Output each record below exactly, leaving any picture out of the copy.

# Records to use

________________

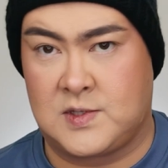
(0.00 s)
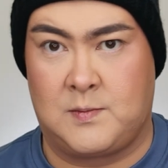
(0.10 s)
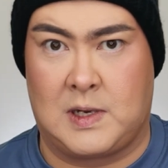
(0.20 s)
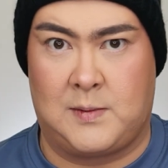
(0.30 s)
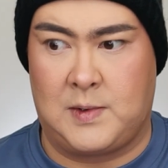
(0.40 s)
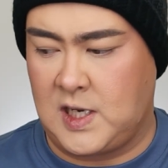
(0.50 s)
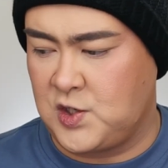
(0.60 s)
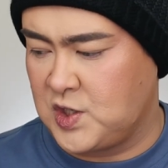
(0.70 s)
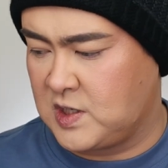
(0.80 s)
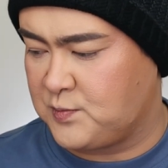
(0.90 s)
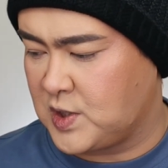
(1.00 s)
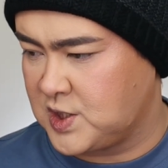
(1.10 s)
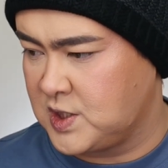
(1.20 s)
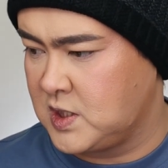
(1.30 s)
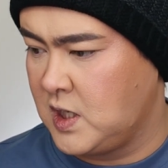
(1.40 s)
some Glaminatrix
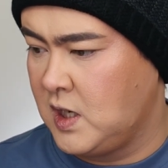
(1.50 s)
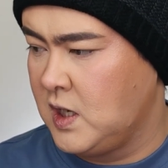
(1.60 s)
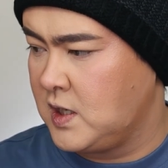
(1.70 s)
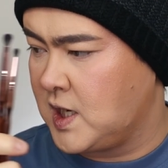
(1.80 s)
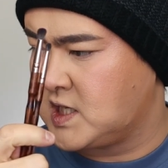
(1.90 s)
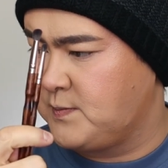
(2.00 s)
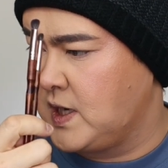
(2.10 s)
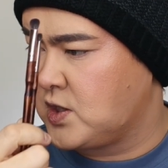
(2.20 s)
brushes next to me.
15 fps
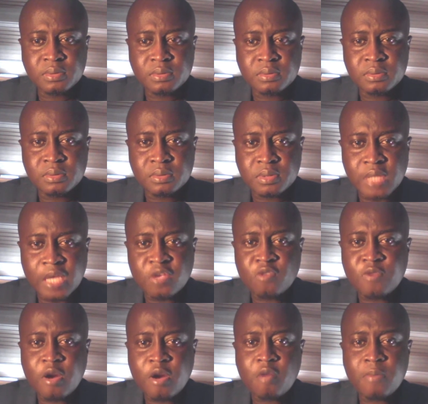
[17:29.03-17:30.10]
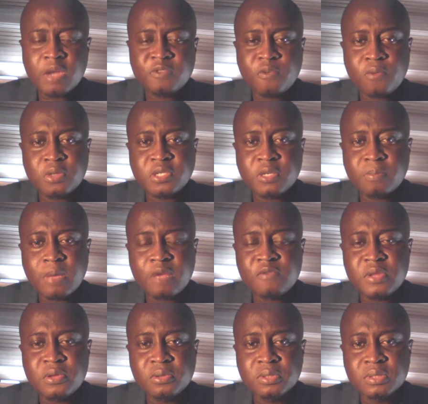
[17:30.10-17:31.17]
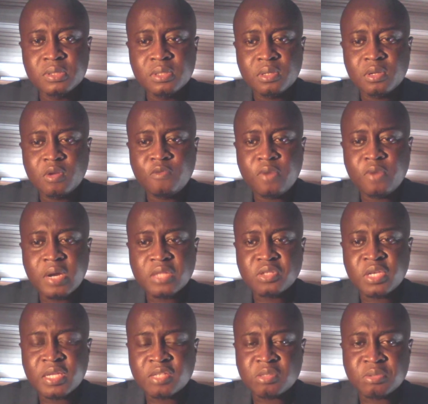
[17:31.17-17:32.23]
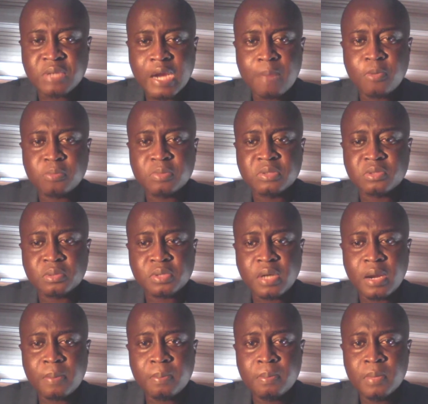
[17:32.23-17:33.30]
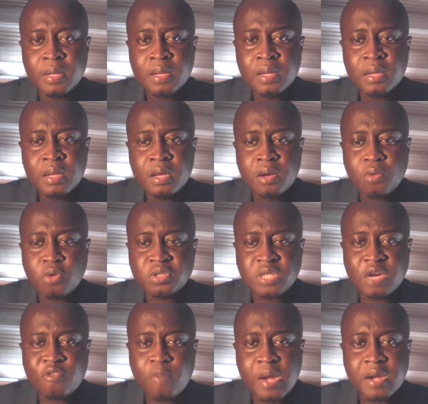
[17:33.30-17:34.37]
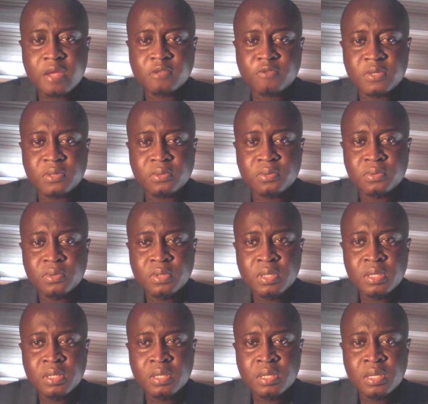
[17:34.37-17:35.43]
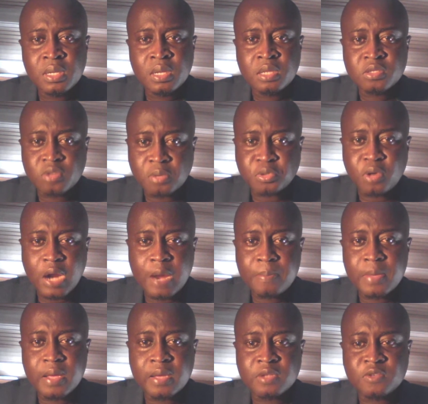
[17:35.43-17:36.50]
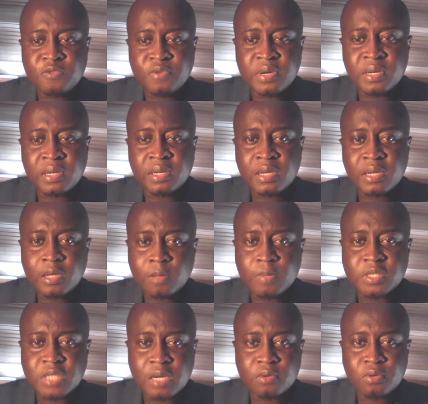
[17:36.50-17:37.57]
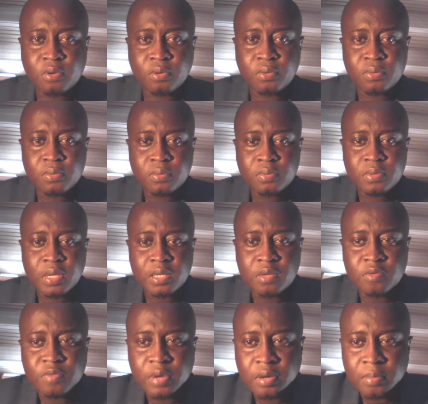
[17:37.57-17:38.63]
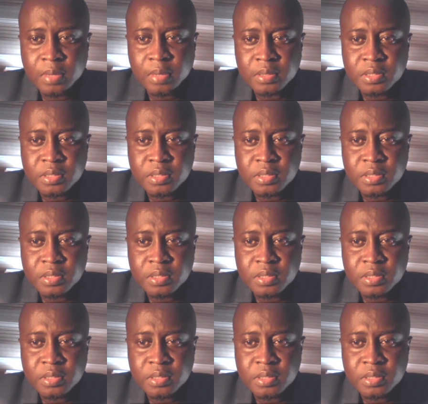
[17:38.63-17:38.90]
Thank you very much for watching my videos. Don't forget to hit the subscribe button and subscribe. Watch out for my next video. Subscribe, it is free. Help the channel grow. Thank you very much.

________________

# Solution
(0.00 s)
(0.10 s)
(0.20 s)
(0.30 s)
(0.40 s)
(0.50 s)
(0.60 s)
(0.70 s)
(0.80 s)
(0.90 s)
(1.00 s)
(1.10 s)
(1.20 s)
(1.30 s)
(1.40 s)
some Glaminatrix
(1.50 s)
(1.60 s)
(1.70 s)
(1.80 s)
(1.90 s)
(2.00 s)
(2.10 s)
(2.20 s)
brushes next to me.
15 fps
[17:29.03-17:30.10]
[17:30.10-17:31.17]
[17:31.17-17:32.23]
[17:32.23-17:33.30]
[17:33.30-17:34.37]
[17:34.37-17:35.43]
[17:35.43-17:36.50]
[17:36.50-17:37.57]
[17:37.57-17:38.63]
[17:38.63-17:38.90]
Thank you very much for watching my videos. Don't forget to hit the subscribe button and subscribe. Watch out for my next video. Subscribe, it is free. Help the channel grow. Thank you very much.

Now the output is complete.